*** RECORDS Section Begins ***

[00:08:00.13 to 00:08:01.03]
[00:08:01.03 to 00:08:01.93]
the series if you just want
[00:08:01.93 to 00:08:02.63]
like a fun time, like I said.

*** RECORDS Section Ends ***
*** RECORDS Section Begins ***

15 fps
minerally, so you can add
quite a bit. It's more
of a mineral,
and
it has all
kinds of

*** RECORDS Section Ends ***
*** RECORDS Section Begins ***

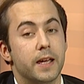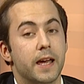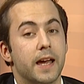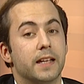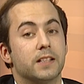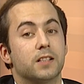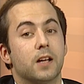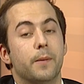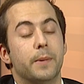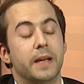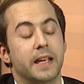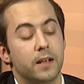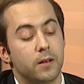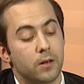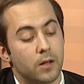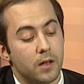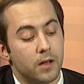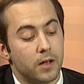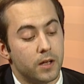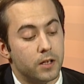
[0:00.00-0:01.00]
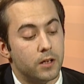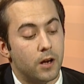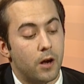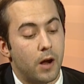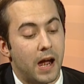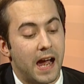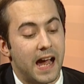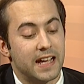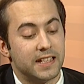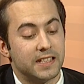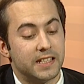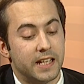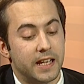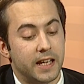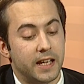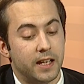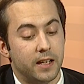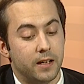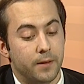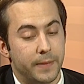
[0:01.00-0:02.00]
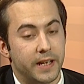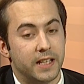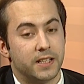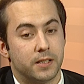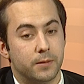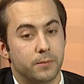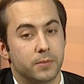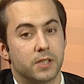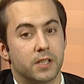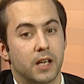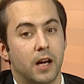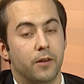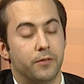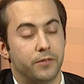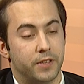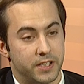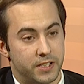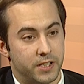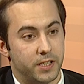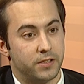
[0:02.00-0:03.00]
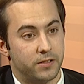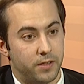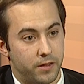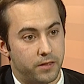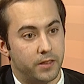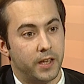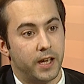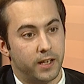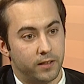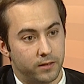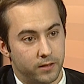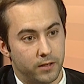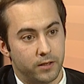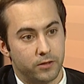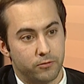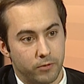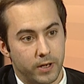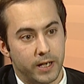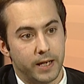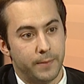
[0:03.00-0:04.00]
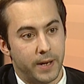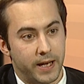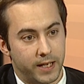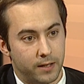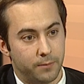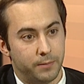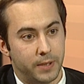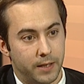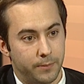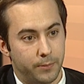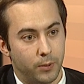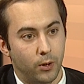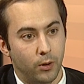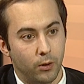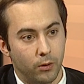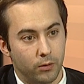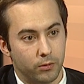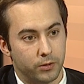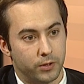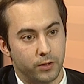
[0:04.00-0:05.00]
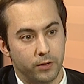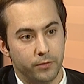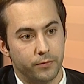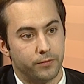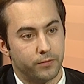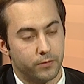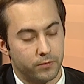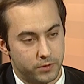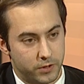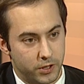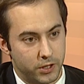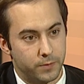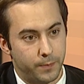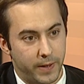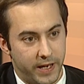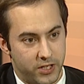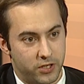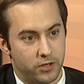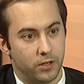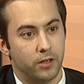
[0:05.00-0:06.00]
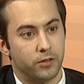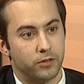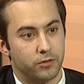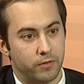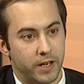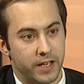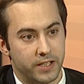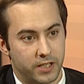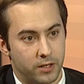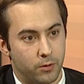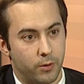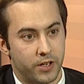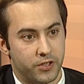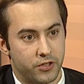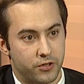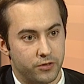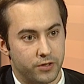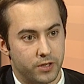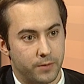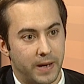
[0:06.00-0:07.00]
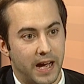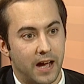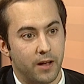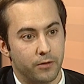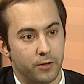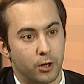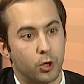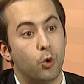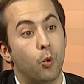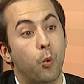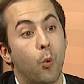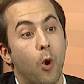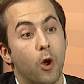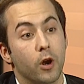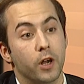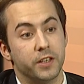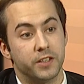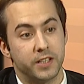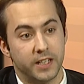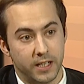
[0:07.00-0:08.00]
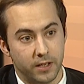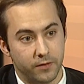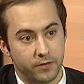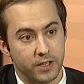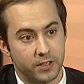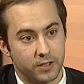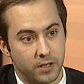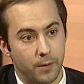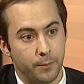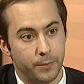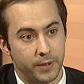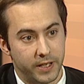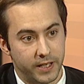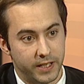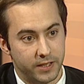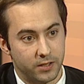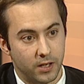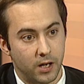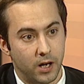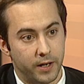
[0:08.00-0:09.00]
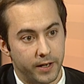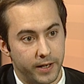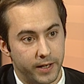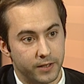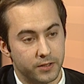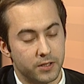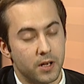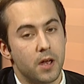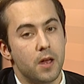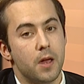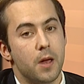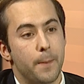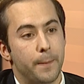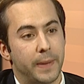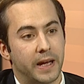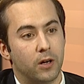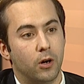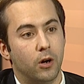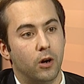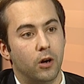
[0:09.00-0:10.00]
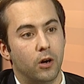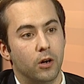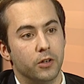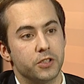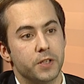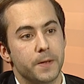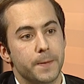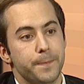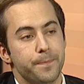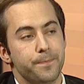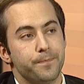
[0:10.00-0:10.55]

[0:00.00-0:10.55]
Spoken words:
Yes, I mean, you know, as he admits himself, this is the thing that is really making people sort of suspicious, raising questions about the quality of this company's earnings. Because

*** RECORDS Section Ends ***

[EXERCISE GOAL]
Copy exactly the part of the material above that opens with the line containing "[0:00.00-0:01.00]" and closes with the line containing "[0:00.00-0:10.55]", ends included. Drop the images.

[OUTPUT]
[0:00.00-0:01.00]
[0:01.00-0:02.00]
[0:02.00-0:03.00]
[0:03.00-0:04.00]
[0:04.00-0:05.00]
[0:05.00-0:06.00]
[0:06.00-0:07.00]
[0:07.00-0:08.00]
[0:08.00-0:09.00]
[0:09.00-0:10.00]
[0:10.00-0:10.55]

[0:00.00-0:10.55]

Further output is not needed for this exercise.